Lala.com launched in 2006, and offered a myriad of social music features. Users could stream music, share songs with friends, and even dynamically create online playlists. It became increasingly popular, and even made its way into Google results after a while. Apple, the dominant digital music distributor, saw the potential of Lala’s robust feature set, and purchased the company in December 2009. Afterwards, features like web previews, iTunes in the Cloud, and the brand new iTunes Radio were announced to mostly positive receptions. Without a doubt, the success and purchase of Lala went a long way in modernising both the iTunes store interface and backend.
Siri wasn’t a built-in iOS feature from its inception. Originally, Siri was a standalone third-party application on iOS, and the development team intended to bring it to other platforms. Instead, Apple took note of the impressive natural language service, and acquired the technology outright in April of 2010. The next year, the iPhone 4S debuted with Siri integration, and Apple ran with it. Siri was featured heavily in Apple’s advertising campaign, and it actually became something of a cultural phenomenon. Today, automakers are building in support for Siri in their vehicles, and Google is now competing head-to-head with Apple in the field of natural language processing. This clever app started out small, and grew to be so much more. Through Apple’s purchase, it grew to help define iOS as a platform.

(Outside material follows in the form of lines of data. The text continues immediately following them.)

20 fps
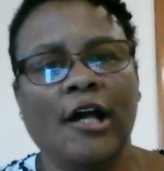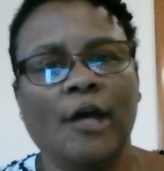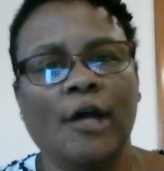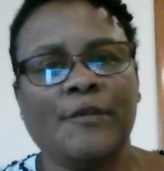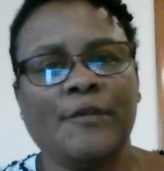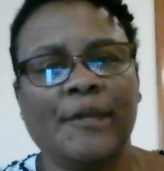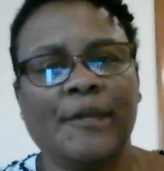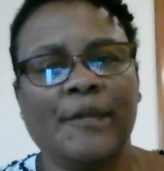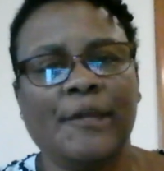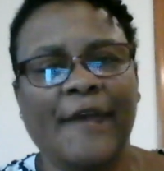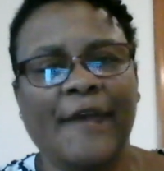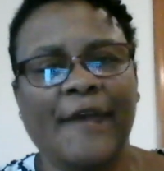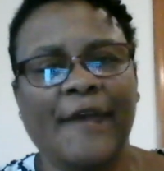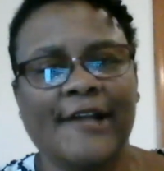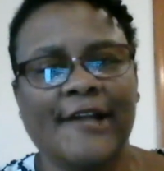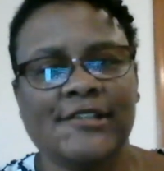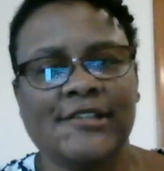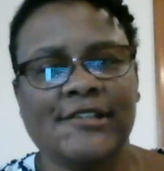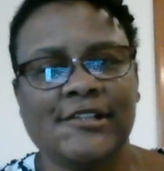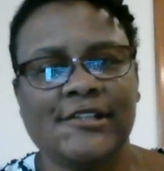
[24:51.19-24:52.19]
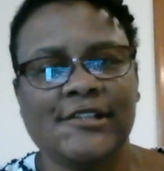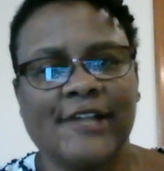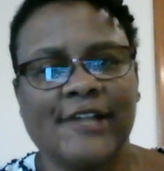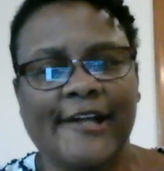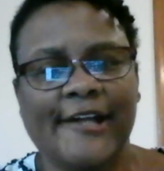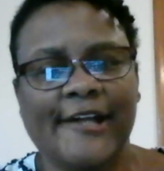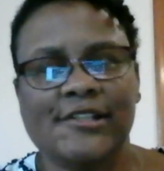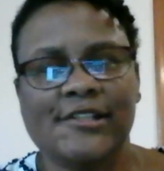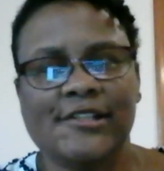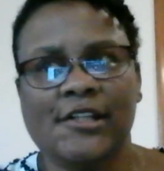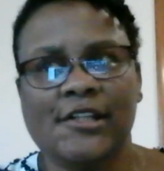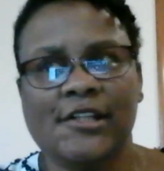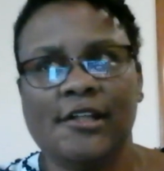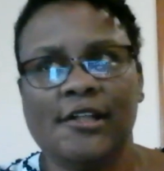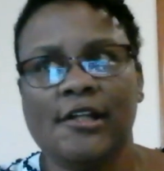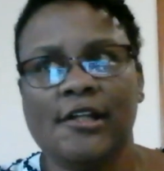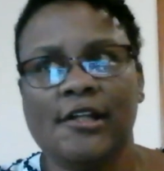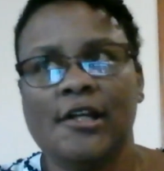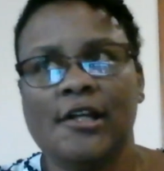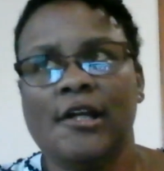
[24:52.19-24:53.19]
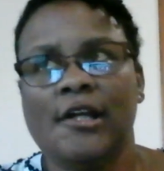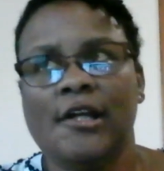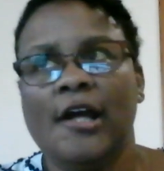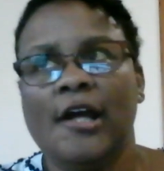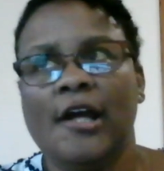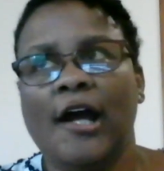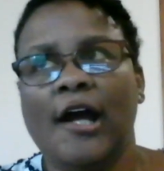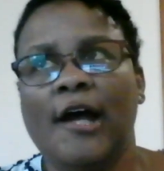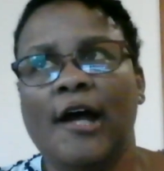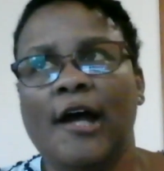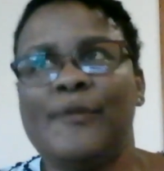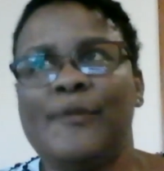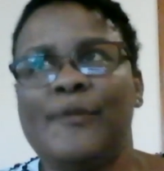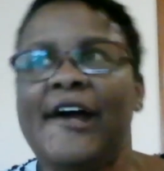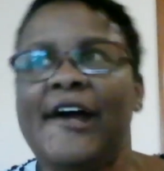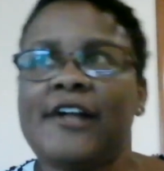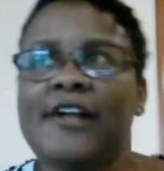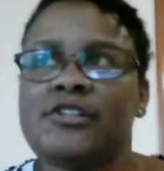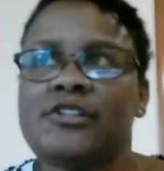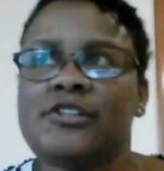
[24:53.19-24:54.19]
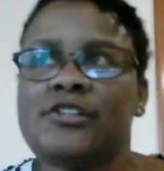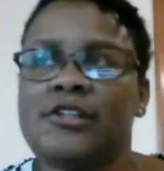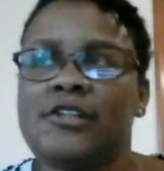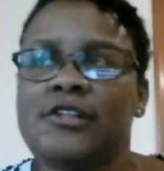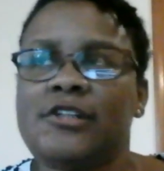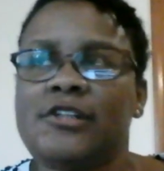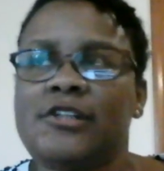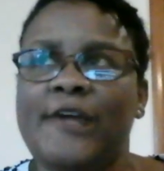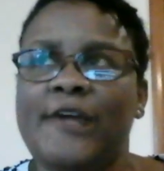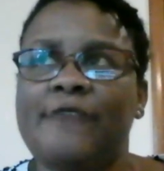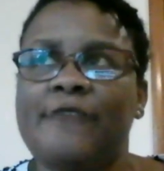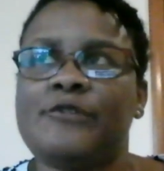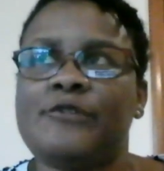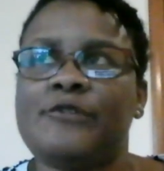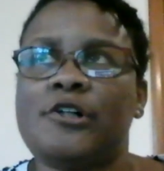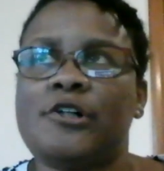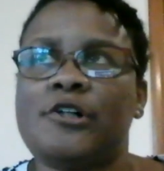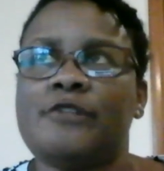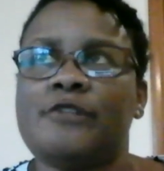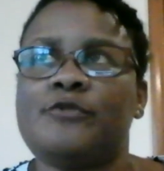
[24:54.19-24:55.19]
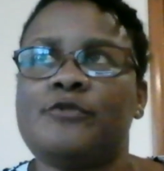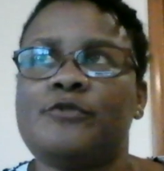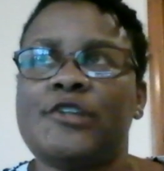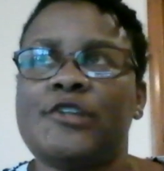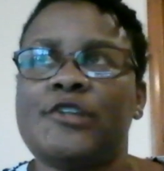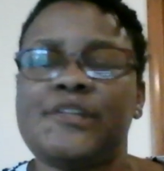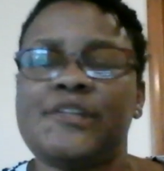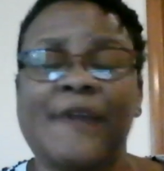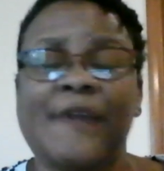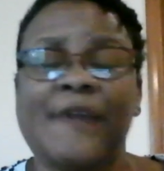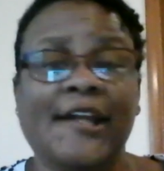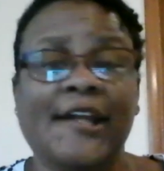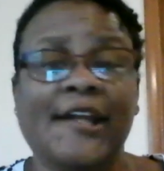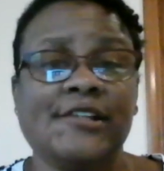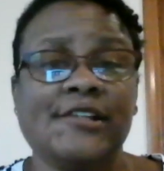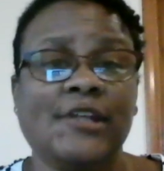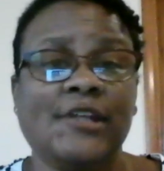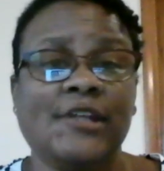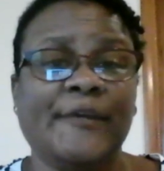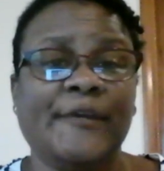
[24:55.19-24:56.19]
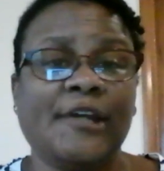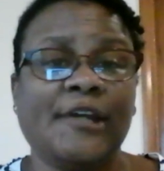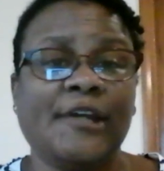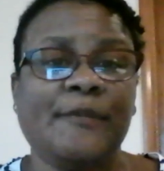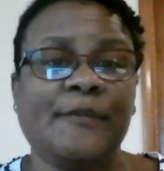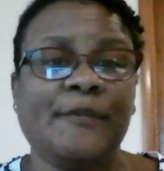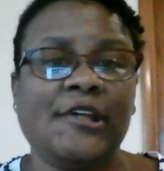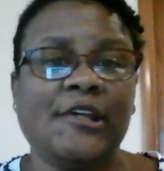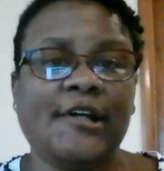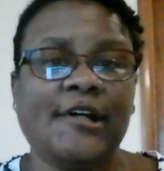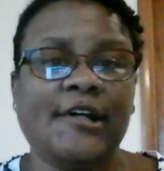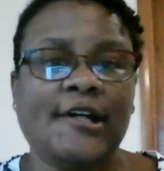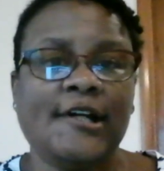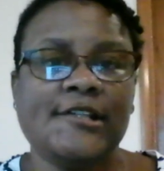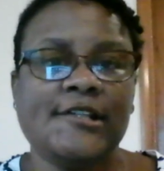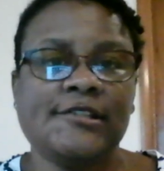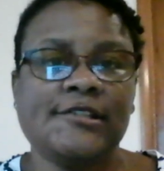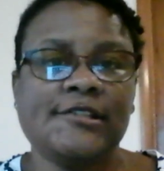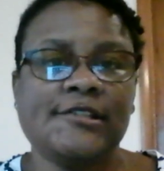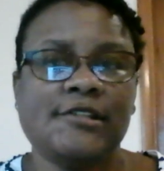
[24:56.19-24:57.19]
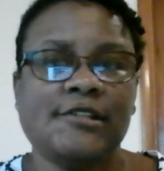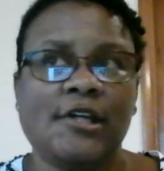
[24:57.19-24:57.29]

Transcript: get past anxiety. I'm actually grateful for this pandemic because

AuthenTec, a security company tasked with providing custom hardware and software to the world’s leading electronics companies, was acquired by Apple back in July 2012. While nothing notable has come out of this acquisition just yet, the rumour mill is obsessed with the possibility of Apple introducing an AuthenTec-based fingerprint scanner on the iPhone 5S. If this rumour turns out to be true, that would make the turnaround only 14 months from the acquisition – not too shabby. Hopefully, at the next-generation iPhone launch tomorrow, Apple will show us once again that its huge war chest and strategic acquisitions are vital in making large steps forward in functionality and usability. AuthenTec’s goods might just make the iPhone the most secure smartphone on the market.